No Need To Score Points To Be Successful
Zero points in the ESA test was the right score for Mr Jones, but he should not have been found fit for work. He initially went to Citizens Advice for help with its ESA appeal and the letter sent to him after their first meeting was passed to us. They confirmed that they would not be able to attend an appeal hearing with him, but would help him to prepare his case and would present it in writing. No surprise there but what did surprise us was that at nowhere in that three page letter is there any indication as to the merit of his appeal, his prospects of success or why he should not have been found fit for work. Bizarre.
We took instructions in March 2019 and went through the ESA test with him, agreeing with the Department agreeing with them that he should not have scored any points. We explained to him that the exceptional circumstances provisions in regulations 29 and 35 should have applied and our advice was that he should have qualified for ESA and more than that, he should have been placed in the support group. We told them that we expected to succeed and discussed sources of evidence to support that view. Regulation 29(2) allows a claimant to be treated as satisfying the point-scoring test and so qualify for the benefit, on the basis that there would be a substantial risk to his (or someone else’s) physical or mental health if he was found fit for work and had to be a work-seeker. It looks at what would be involved at a suitable place of work, or on the journey to that place. Regulation 35(2) allows someone to qualify for the support component if there would be a substantial risk to someone’s physical or mental health if they had to meet the requirements of the work-related activity group. This work-related activity had to be set out by the Department in the appeal papers. We said that some of it could be done, but that many elements would have affected his mental health. His appeal was lodged online and once we had the appeal reference, the tribunal office estimated that his appeal would not come up for a hearing before July 2020, a very long time, and we were somewhat taken aback to receive notice of a hearing in July 2019.
Mr Jones is badly affected by eczema that is poorly controlled so that he regularly has to apply topical steroids, emollients and Viscopaste bandages. His limbs, abdomen and lower back and face are all badly affected. He claimed ESA after his employer terminated his employment in a food factory after six years. He was doing well and was on his way to becoming a supervisor. Occupational Health set out what support he needed, but it was not what his employer wanted to hear.
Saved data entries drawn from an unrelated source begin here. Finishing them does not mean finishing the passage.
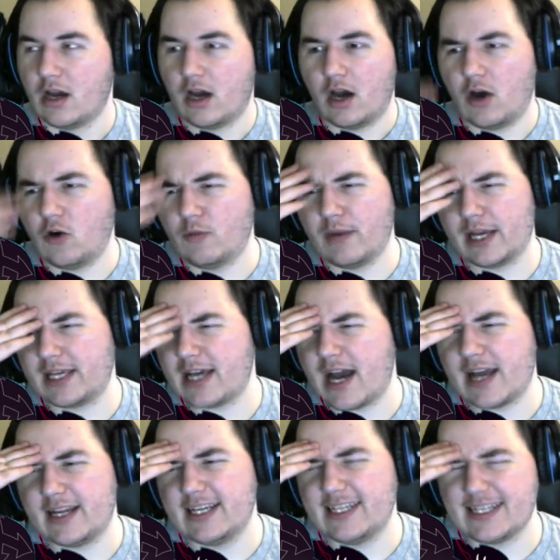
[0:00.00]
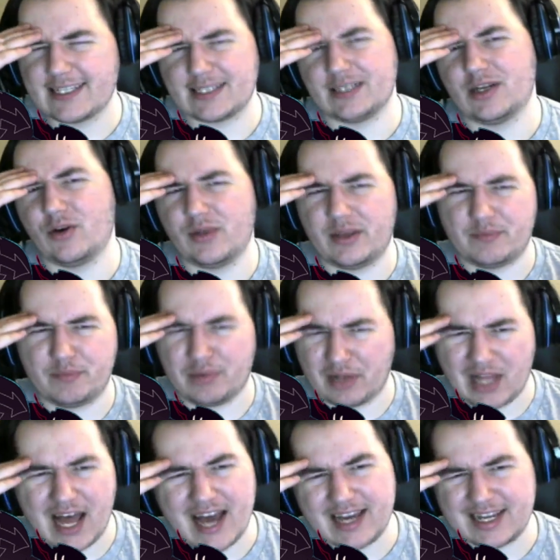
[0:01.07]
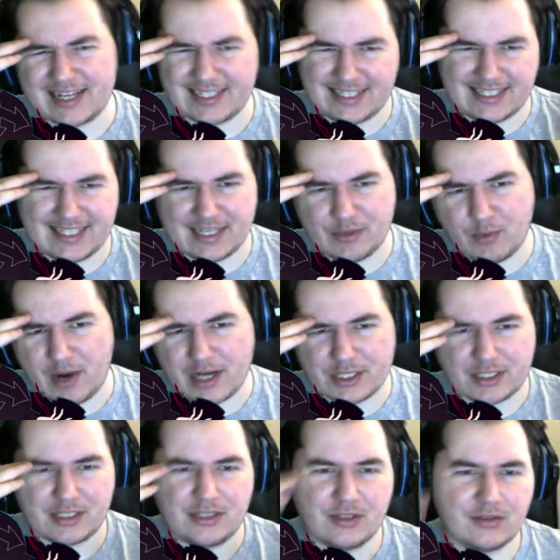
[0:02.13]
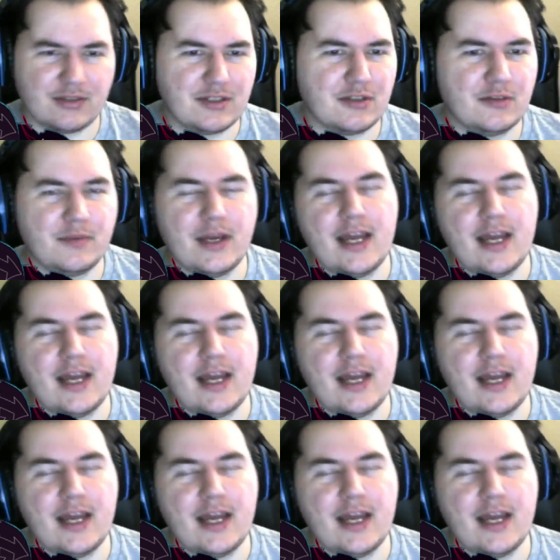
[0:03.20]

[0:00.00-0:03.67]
oh my god, he doesn't know the plot because he didn't watch the YouTube.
Once we had appeal papers, we were able to go through the assessment report with Mr Jones and found many examples of where the assessor had misunderstood, made mistakes or left out important information that was given to them. We were then able to put together a submission for the tribunal, explaining what was wrong with the assessment report, explaining why he should have been found unfit for work and why the exceptional circumstances provisions should have applied, making reference to an Upper Tribunal decision and one made by the Court of Appeal. We took a witness statement from Mr Jones’ dad and two more from friends and all of the evidence was submitted to the tribunal well ahead of the hearing.
The appeal was heard at the Llandrindod Wells Justice Centre and Mr Jones’ dad was there to support his witness statement. A Presenting Officer was there to represent the Secretary of State. After the judge had done the introductions, he explains the tribunal's view that Mr Jones was put at substantial risk because of the infections affecting his eczema, at which point I felt able to relax. The Presenting Officer was asked for his view and he conceded that Mr Jones should have been placed in the support group. You never know how a hearing is going to go and we have to be ready to put questions to our witnesses and argue every legal point included in the submission. Happily, none of this proved to be necessary and Mr Jones succeeded without having to answer a single question. The judge explained the tribunal's view that no reassessment should take place within 18 months of the hearing date and the tribunal made that recommendation, which is not binding upon the Department, but which we have never seen ignored.
Mr Jones has been missing out on the support component of ESA, currently £38.55 a week but at least he will receive this in one lump sum as his arrears should amount to £1200. We do not yet know whether Mr Jones would have a claim to personal independence payment (PIP) but we will go through the test with him in the coming days and help him with the claim, if appropriate. In the meantime, he can focus on his health and worry a little less on his finances.